Data section below:

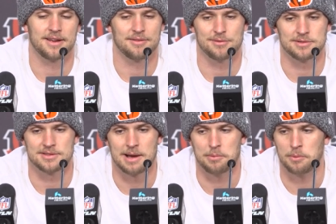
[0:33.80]
I think everyone's
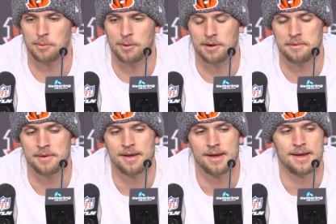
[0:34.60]
just happy we won,
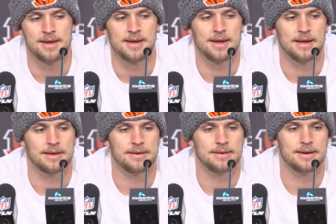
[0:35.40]

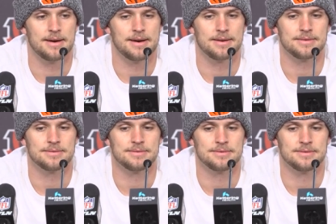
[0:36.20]
and uh,
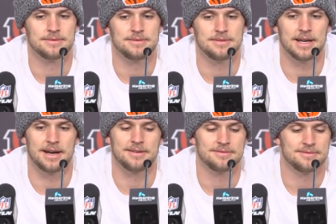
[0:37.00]

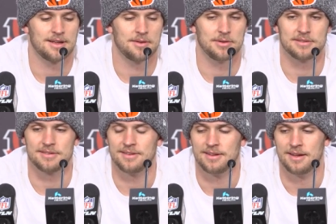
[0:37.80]
yeah, I mean
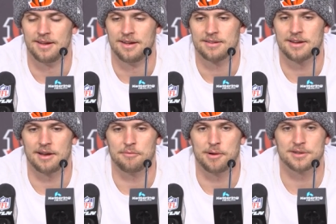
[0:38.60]
it's
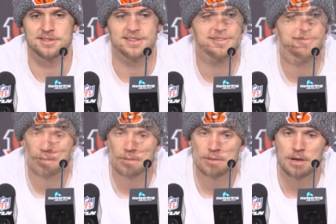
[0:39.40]
kind of embarrassing.
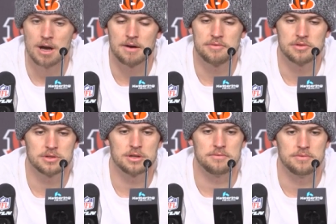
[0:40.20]
Uh,
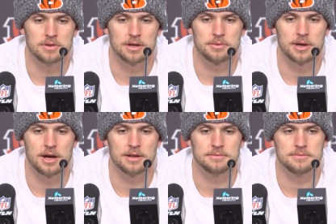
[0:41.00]
feels good. Feel like we
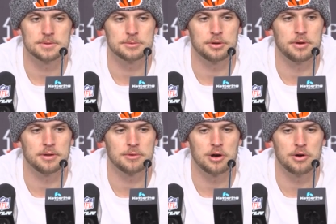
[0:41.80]
got some good
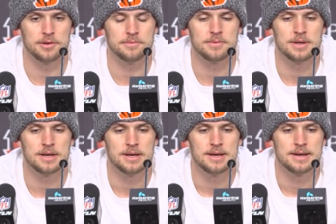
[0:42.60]
rhythm going.
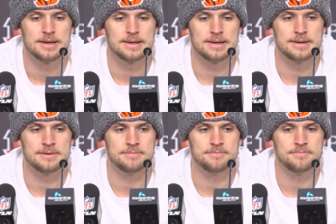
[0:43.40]

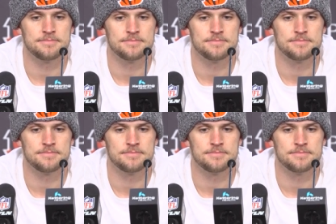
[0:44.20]
Um,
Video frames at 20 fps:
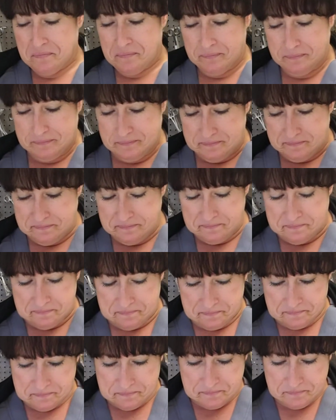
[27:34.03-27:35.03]

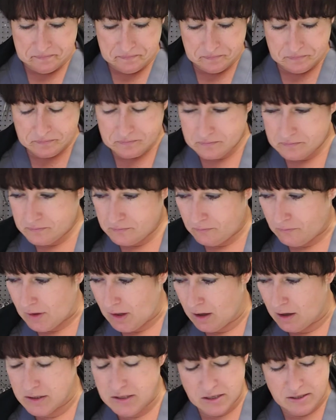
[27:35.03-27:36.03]

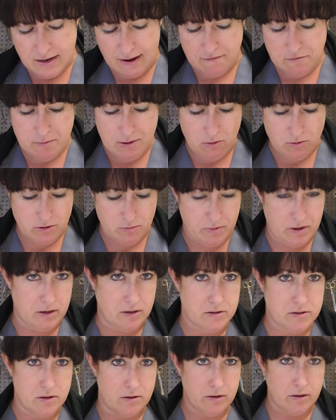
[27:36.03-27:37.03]
It doesn't have to be
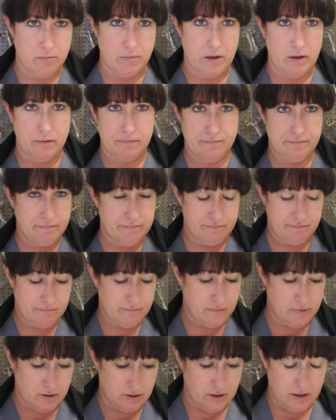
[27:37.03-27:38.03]
orthopedics though, it can be
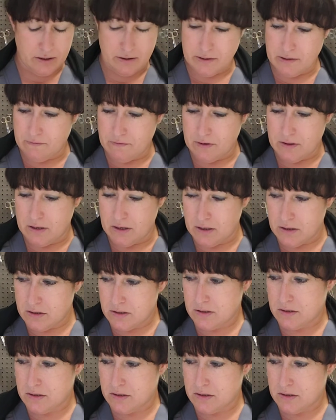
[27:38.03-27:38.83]
a lot of different things.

End of Data section.

What is being asked - Leaving aside the images, write out every entry above exactly.

Solution -
[0:33.80]
I think everyone's
[0:34.60]
just happy we won,
[0:35.40]

[0:36.20]
and uh,
[0:37.00]

[0:37.80]
yeah, I mean
[0:38.60]
it's
[0:39.40]
kind of embarrassing.
[0:40.20]
Uh,
[0:41.00]
feels good. Feel like we
[0:41.80]
got some good
[0:42.60]
rhythm going.
[0:43.40]

[0:44.20]
Um,
Video frames at 20 fps:
[27:34.03-27:35.03]

[27:35.03-27:36.03]

[27:36.03-27:37.03]
It doesn't have to be
[27:37.03-27:38.03]
orthopedics though, it can be
[27:38.03-27:38.83]
a lot of different things.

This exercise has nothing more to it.